Le plasticien allemand Joachim Schmid a accumulé et classé des images de repas de compagnies aériennes. Bon appétit.
(Photo Joachim Schmid)
publié le 4 mars 2016 à 17h13

Le site internet de la revue britannique Another Magazine est récemment allé fouiller dans l'immense fonds visuel «Other People's Photographs» accumulé par le plasticien allemand Joachim Schmid, récupéré sur Flickr ou ailleurs, et classifié par catégories, comme une encyclopédie du contemporain où on ne peut se lasser d'aller piocher. Le site en a retenu ces images de plateaux-repas de compagnies aériennes. Les couleurs sont saturées, les détails un peu sales, rien ne fait vraiment «honneur au plat». Il faut dire que, non seulement ça n'est sans doute pas très bon, mais que rien n'est fait pour que ça en ait l'air. Dans les avions, on mange souvent mal, et ce n'est pas le choix «beef or chicken ?» proposé par le personnel de bord qui y changera quelque chose.

Photo Joachim Schmid

Toutes les images d'amateur compilées ici prolongent le constat simple que, depuis que les appareils ou téléphones sont devenus si accessibles, tout le monde tend à s'amuser à prendre sa nourriture en photo. On ne joue plus avec, on l'immortalise. La particularité de ces plateaux-repas, outre leur aspect repoussant, c'est qu'ils se ressemblent tous. Joachim Schmid : «La nourriture d'avion est différente de celle des restaurants en ce qu'elle est davantage standardisée, préfabriquée mais aussi contrainte par la taille. La superficie de la tablette limite celle du plateau-repas, des portions, etc.» L'autre effet intrigant de ces photos c'est qu'elles sont toutes prises depuis le même angle. Schmid : «Il s'agit toujours de la même distance et donc la perspective change peu.»

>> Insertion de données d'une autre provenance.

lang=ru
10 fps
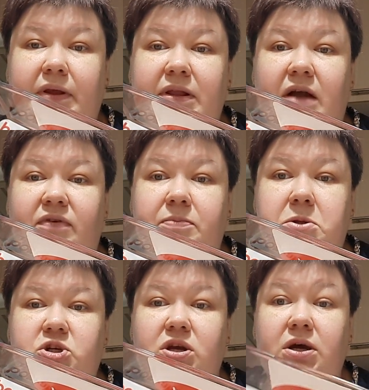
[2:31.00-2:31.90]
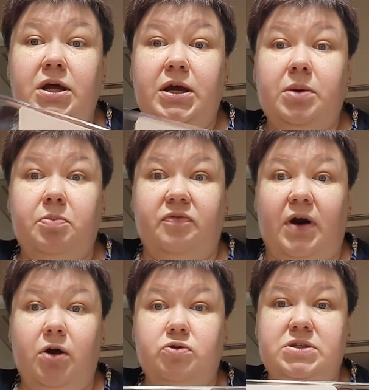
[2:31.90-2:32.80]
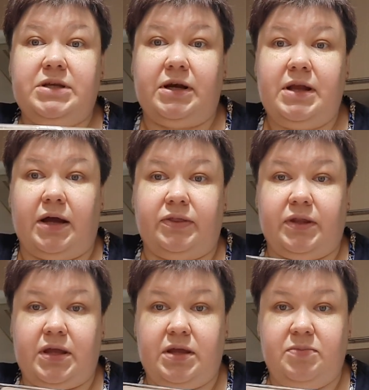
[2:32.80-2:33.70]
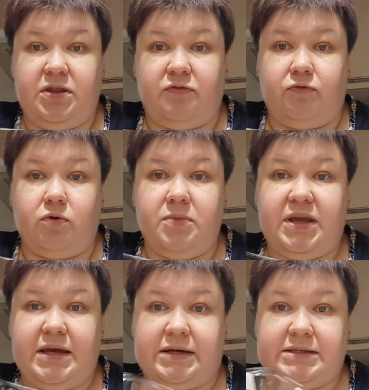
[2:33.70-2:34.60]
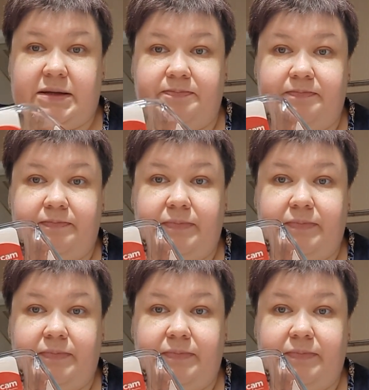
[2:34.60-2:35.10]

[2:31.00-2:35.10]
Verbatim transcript: для выпечки бывают стеклянные именно в форме кекса.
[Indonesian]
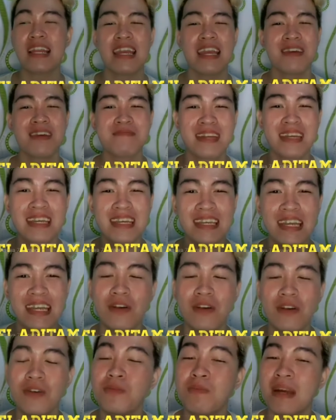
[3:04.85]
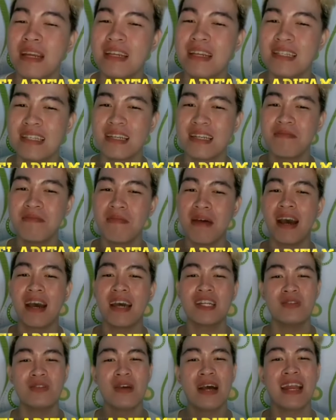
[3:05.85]
kayak begini aku paling seneng
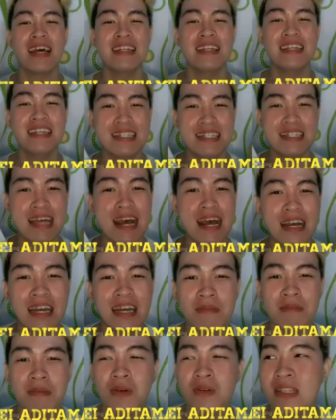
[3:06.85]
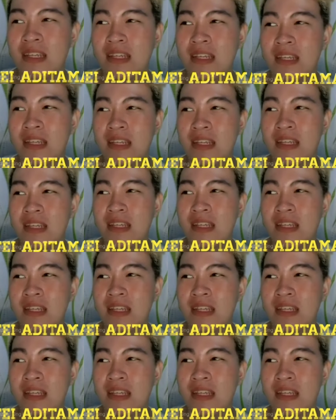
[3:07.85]
banget jualan di Instagram aku seneng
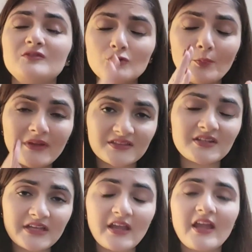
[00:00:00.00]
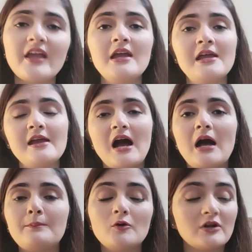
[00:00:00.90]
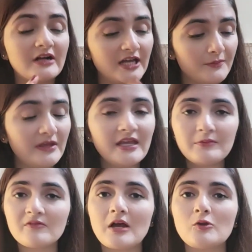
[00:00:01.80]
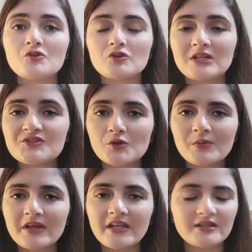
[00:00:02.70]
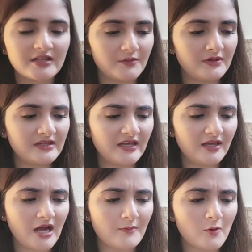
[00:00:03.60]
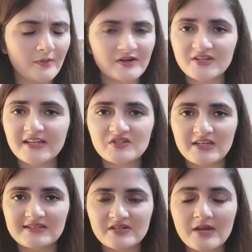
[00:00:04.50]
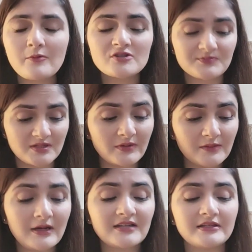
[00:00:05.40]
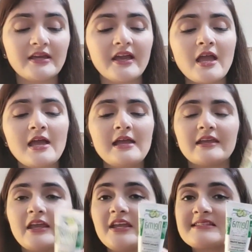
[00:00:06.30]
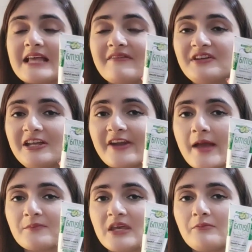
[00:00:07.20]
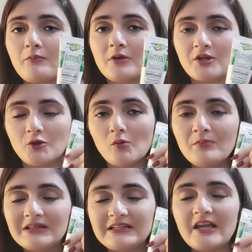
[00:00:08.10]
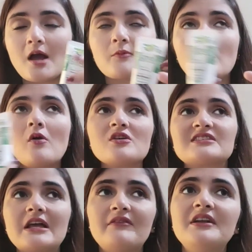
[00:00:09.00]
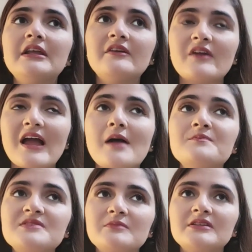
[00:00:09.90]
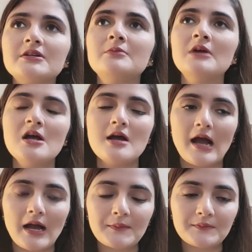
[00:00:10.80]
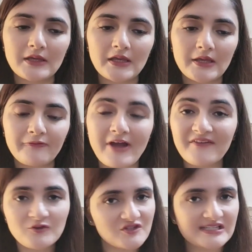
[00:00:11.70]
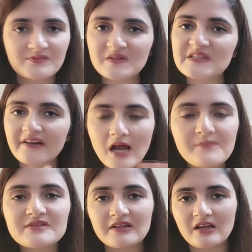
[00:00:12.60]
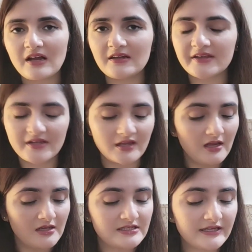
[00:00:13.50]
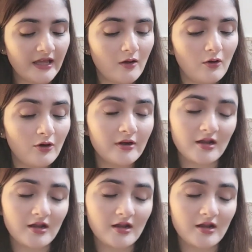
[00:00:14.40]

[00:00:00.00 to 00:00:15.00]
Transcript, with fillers: तो बेहतर ये है आप लोग घर में ये मंगवा लो चौदह सौ रुपया की तकरीबन ये आपको पड़ जाएंगे छह स्टेप और सबसे बड़ी बात ये है कि सेवेंटी ग्राम की ट्यूब मिलती है आपको और सेवेंटी ग्राम्स मतलब आपके फाइव टू सिक्स मंथ आराम से निकालेंगे ठीक है और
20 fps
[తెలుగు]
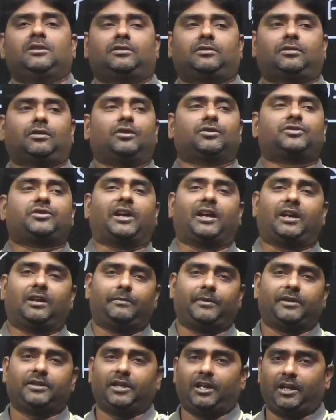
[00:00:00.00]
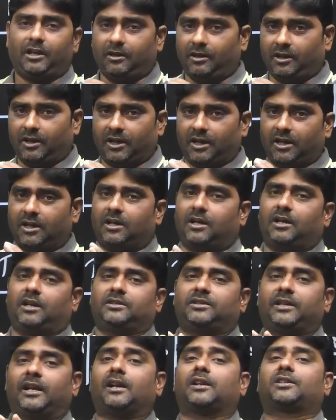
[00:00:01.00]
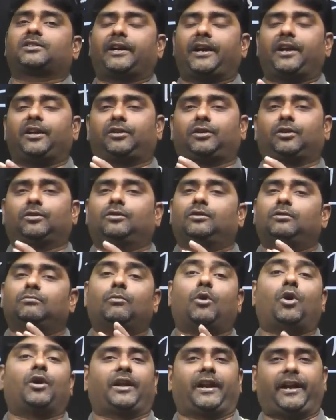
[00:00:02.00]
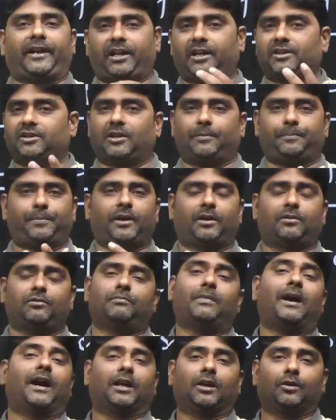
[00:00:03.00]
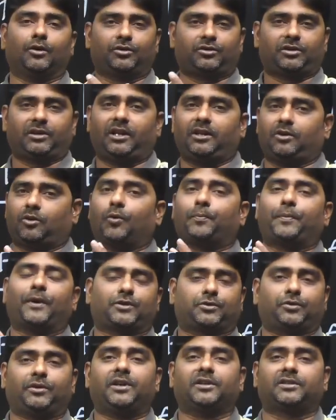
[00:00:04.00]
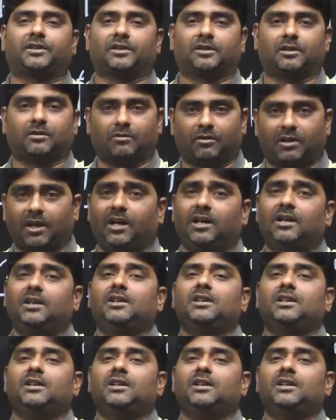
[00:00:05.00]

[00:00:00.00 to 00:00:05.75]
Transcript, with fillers: సో చాలామంది జనరల్ స్టడీస్ మోడరేట్ అని చెప్పారు బాగానే వస్తున్నాయి రూపా స్టూడెంట్స్ అందరూ కూడా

Le plus frappant ici est la placidité avec laquelle on regarde ces images. Même si ces saucisses, muffins, œufs brouillés ou salades paraissent franchement dégueulasses, on s’en accommode d’autant plus que tout y est interchangeable. Ces images «volées» excèdent le contexte de la carlingue et présentent quelque chose d’une métaphore de la tambouille prémâchée (gastronomique, culturelle, politique) qui nous est servie quotidiennement.